My mother had solutions to all these problems. She was clearly in complete denial of what Dad had done, but Mum’s primary focus was to protect me. Her plan to make Karen and her family think that Annie was alive horrified me. It seemed so dishonest and cruel, but Mum was neither of those things and I hoped it would bring them some comfort. And that it would keep me out of jail.

My old forgery skills were put to good use. I couldn’t tell Mum that I was in love with Karen. Social class meant so much to my mother. I’d never even brought Bridget to meet her.

The idea of posting the Annie letter from Athlone made sense, I suppose. If they went looking for Annie after receiving it, her family would have an extremely wide hinterland to search.

Bridget had given up asking me to come and meet her family, so when I was the one to suggest it, she was delighted. The preparations started weeks in advance. The date of the visit was coincidentally set for Annie’s birthday in July. Bridget and her mother exchanged letters daily on the upcoming ‘arrangements’ to be made. Bridget had two younger sisters who both lived at home in their three-bedroom house. For my two-night visit, they would share a room while Bridget slept on the sofa downstairs and I would have Bridget’s childhood bedroom. Bridget said we were to pretend to be virgins. Her mother was apparently in a knot of anxiety.

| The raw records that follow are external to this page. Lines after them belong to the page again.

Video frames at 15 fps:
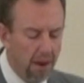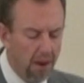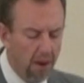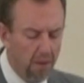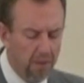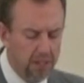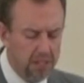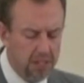
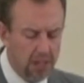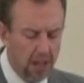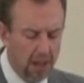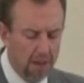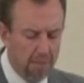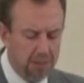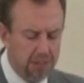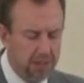all this
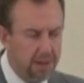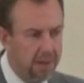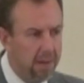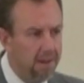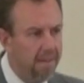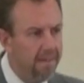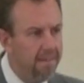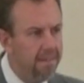stops.
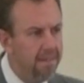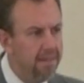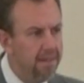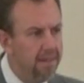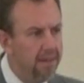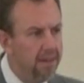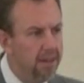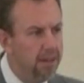
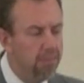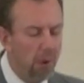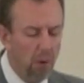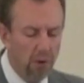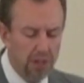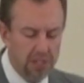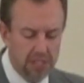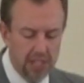The
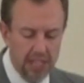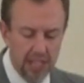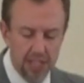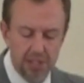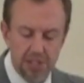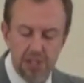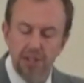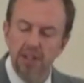point is
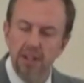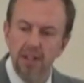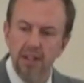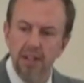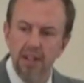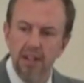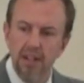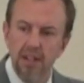this.
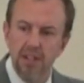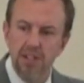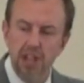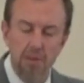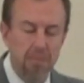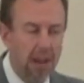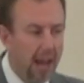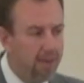
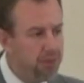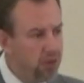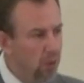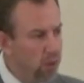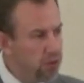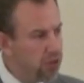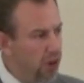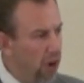Sometimes
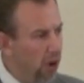doors are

Did I eat fish? Because they always had fish on Fridays. They were changing the curtains to fix the draught in the bedroom. Would I attend Mass with the family on Sunday morning? Would I go with Bridget to visit her granddad in the local nursing home? There were protocols being put in place. I was being treated like visiting royalty. I don’t know what Bridget had told them, but it was clear that my impending arrival was the cause of much fuss. I hate fuss. I tried hard not to be irritated by Bridget’s excitement.

My mother thought it unreasonable that I was going away for two nights.

‘Two? In Athlone? What will you do there?’

‘I don’t know, Mum, but it would be rude to just arrive on Friday night and leave on Saturday.’

‘I’ve never been to Athlone.’

‘You’ve never been anywhere.’

She huffed a bit. ‘All you have to do is post the letter. Get the early bus back on Sunday?’

‘I’ll try.’

‘Bring an extra sweater. It’s always cold down the country.’ It was July. I suppose she must have been outside Dublin at some stage.

We set off for Athlone on the bus on Friday after work, together with all the other rural immigrants along that route to the midlands and further west to Galway, making their weekly pilgrimage home with bags of laundry over their shoulders. I had the letter in my inside pocket, ready to be posted at the first opportunity. Bridget had prepared sandwiches and bought sweets for our two-hour journey, and there was a scheduled toilet stop in Kinnegad. Her camera clicked away as we rolled out of the city, and she chattered excitedly.

‘You know that outside Dublin, dinner is called tea and lunch is called dinner? And you drink tea with every meal and between meals and before bed? Josephine is fourteen and very nosy, but you don’t have to answer any of her questions, and Maureen is fanatical about reading, so she’ll have her head in the books all weekend. Dad won’t say much, but Mam is very religious and will want to know who your parish priest is and all that.’

Mum and I had stopped going to Mass after Dad died. We had always disliked going. Our parish priest had visited and asked us to return, and we swore we would but had somehow never quite managed it.

‘Oh well, don’t tell my mam that! She’d have a heart attack.’

When we disembarked in Athlone, a creature appeared out of the crowd at the station, wearing a headscarf and a buttoned-up-to-the-neck raincoat with a handbag (plastic) dangling over the crook of her elbow. She grabbed Bridget fiercely by the shoulders and hugged her close, then turned to me.

‘You must be Laurence. We’re delighted to have you, delighted, only delighted! I said to Bridget’s father this morning, I said, isn’t this only fabulous, getting to meet Bridget’s young man at last? After all, you’ve been going steady for a good while now, a good while, I said to Bridget’s father.’

She was nervous. I guessed that normally, in these situations, the young man in my position would have been the one on trial, but in this case she clearly felt she was the one being judged. Any nerves I had disappeared.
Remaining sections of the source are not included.